WHAT YOU SHOULD DO
Word for word, write the records out again, but omit each picture.

___ RECORDS SUPPLIED

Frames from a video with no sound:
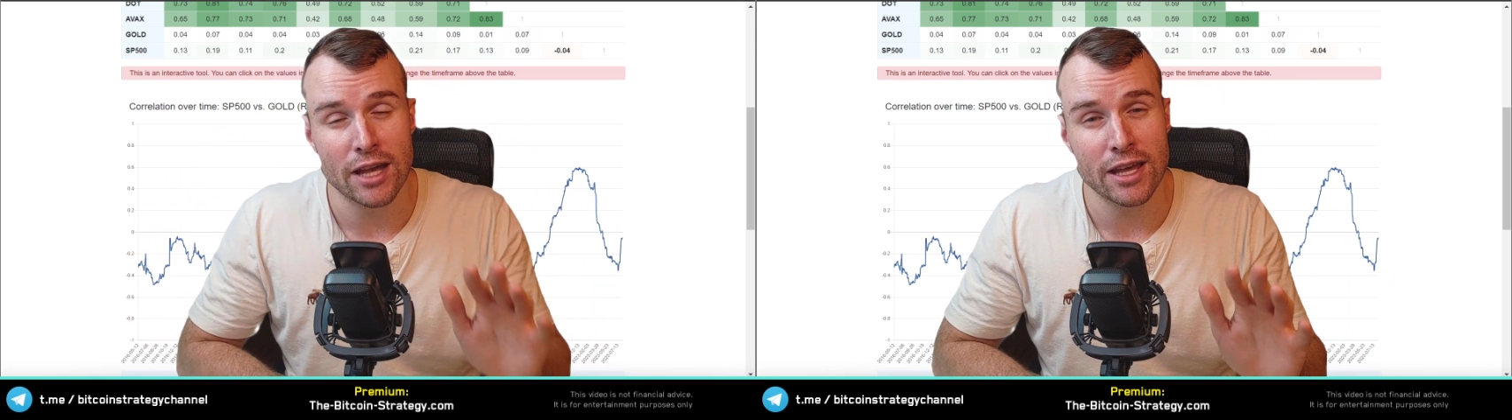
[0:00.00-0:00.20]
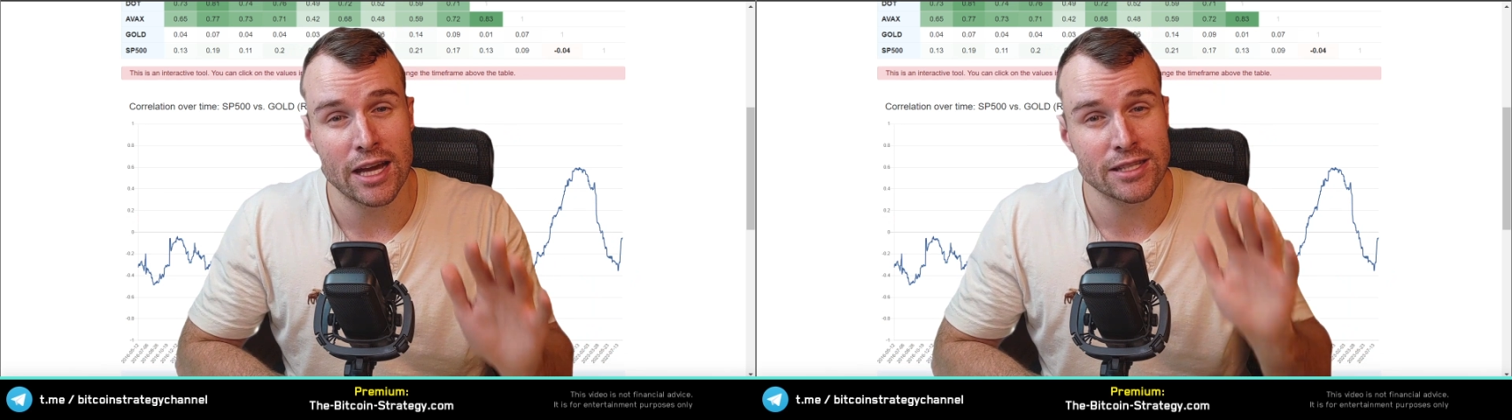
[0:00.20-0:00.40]

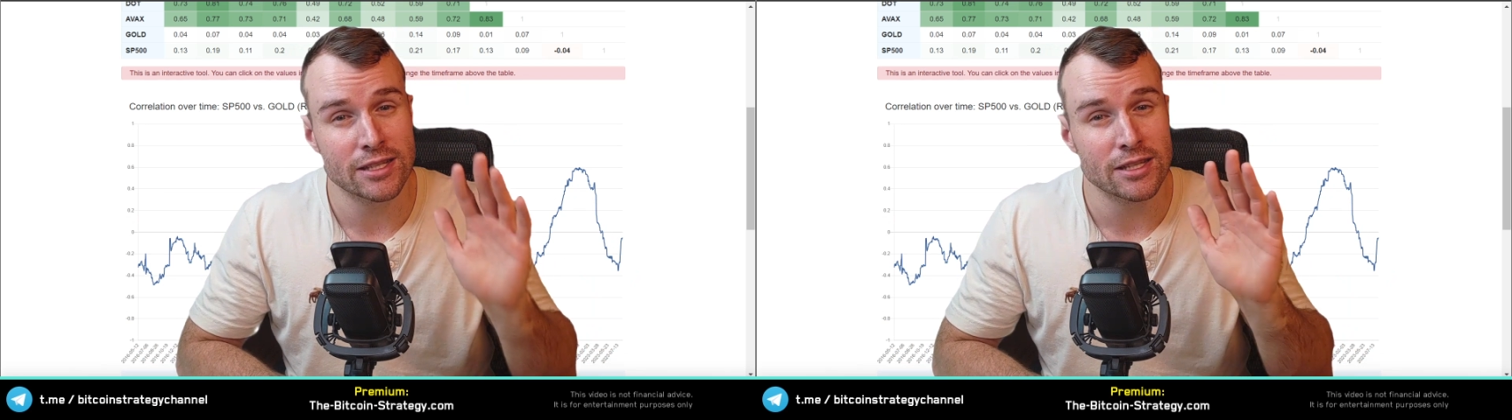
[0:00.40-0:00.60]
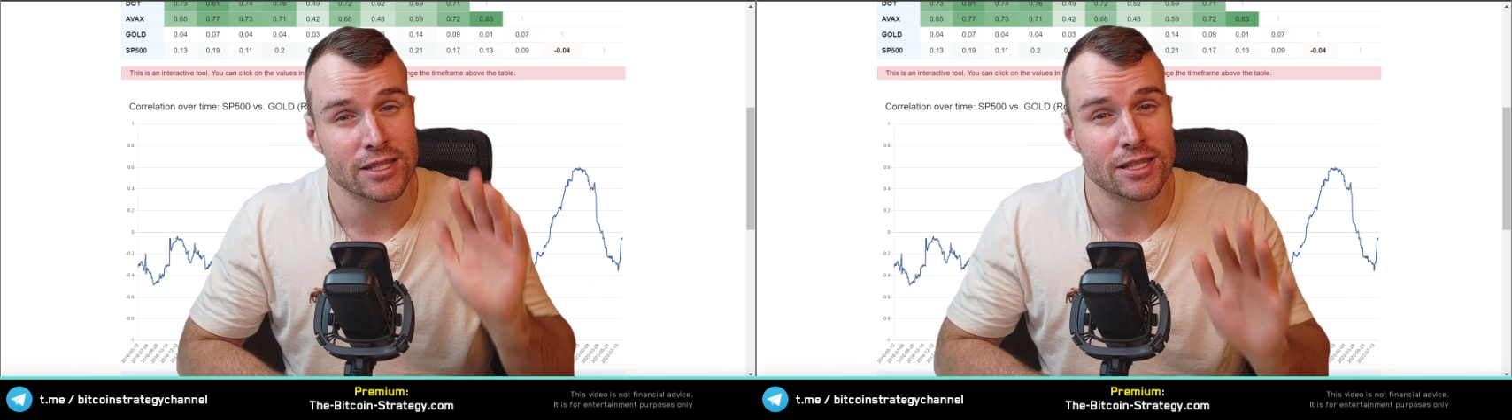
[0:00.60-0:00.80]
other
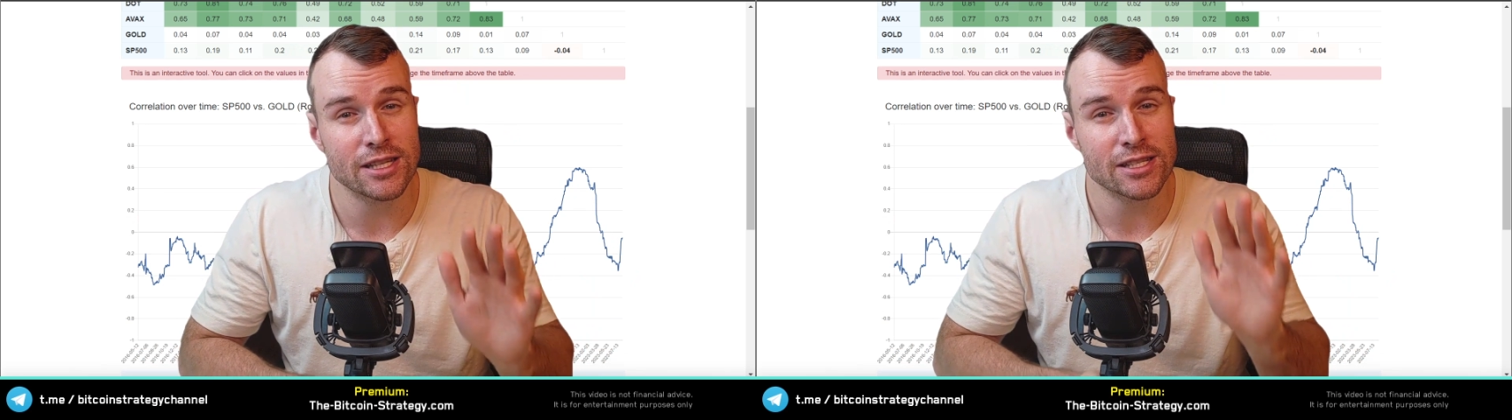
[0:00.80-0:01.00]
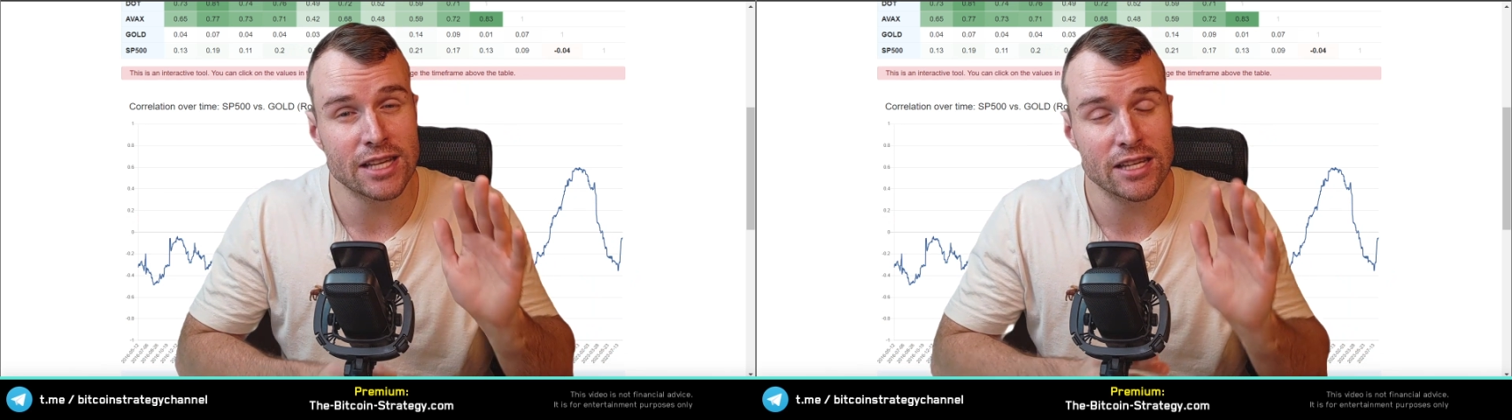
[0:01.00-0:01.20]
asset
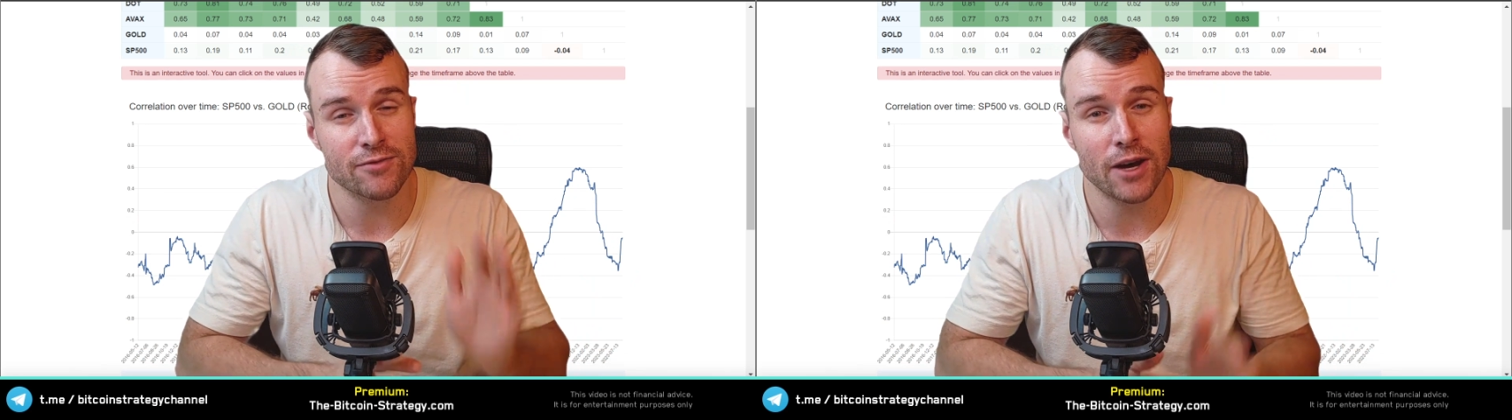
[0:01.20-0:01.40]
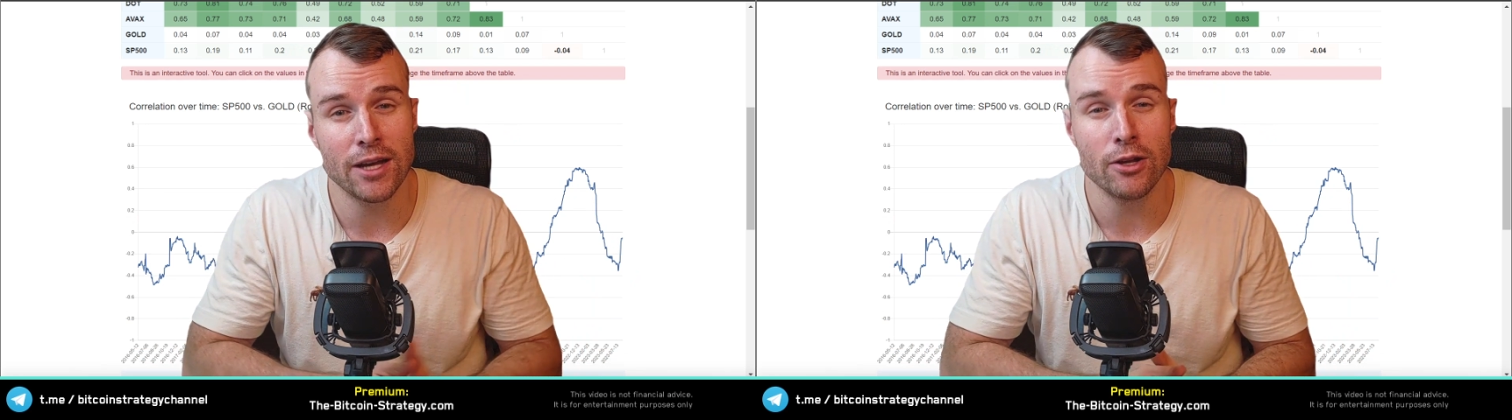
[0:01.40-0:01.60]
still
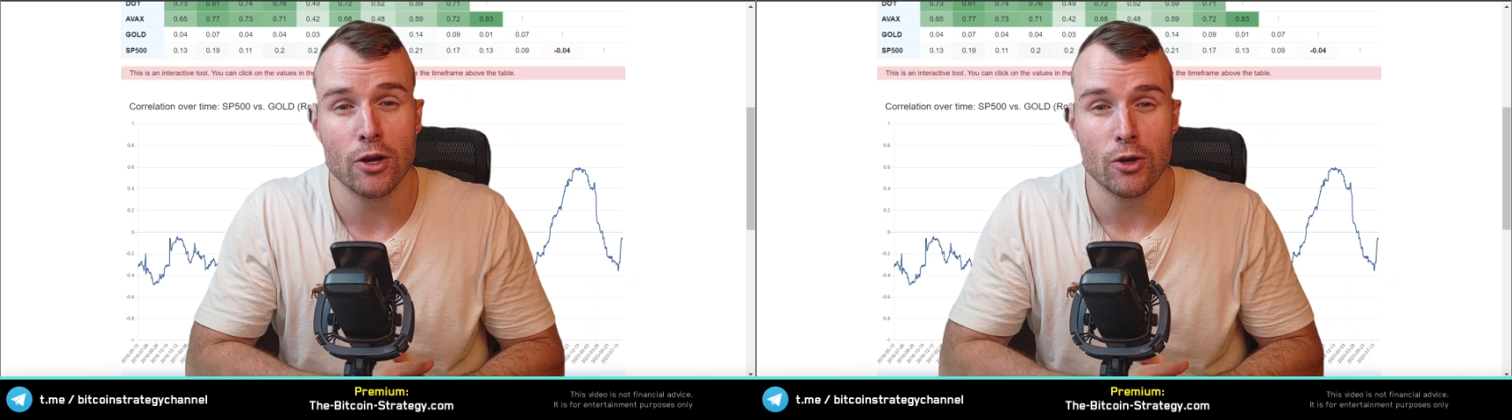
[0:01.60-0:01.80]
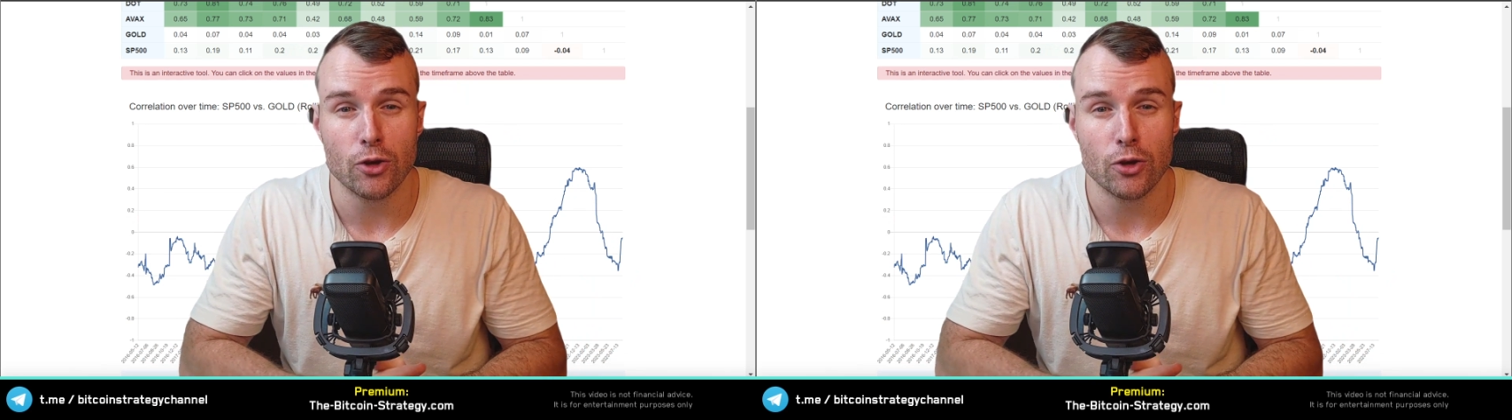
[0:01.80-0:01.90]
stays fine.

______

SOLUTION
Frames from a video with no sound:
[0:00.00-0:00.20]
[0:00.20-0:00.40]

[0:00.40-0:00.60]
[0:00.60-0:00.80]
other
[0:00.80-0:01.00]
[0:01.00-0:01.20]
asset
[0:01.20-0:01.40]
[0:01.40-0:01.60]
still
[0:01.60-0:01.80]
[0:01.80-0:01.90]
stays fine.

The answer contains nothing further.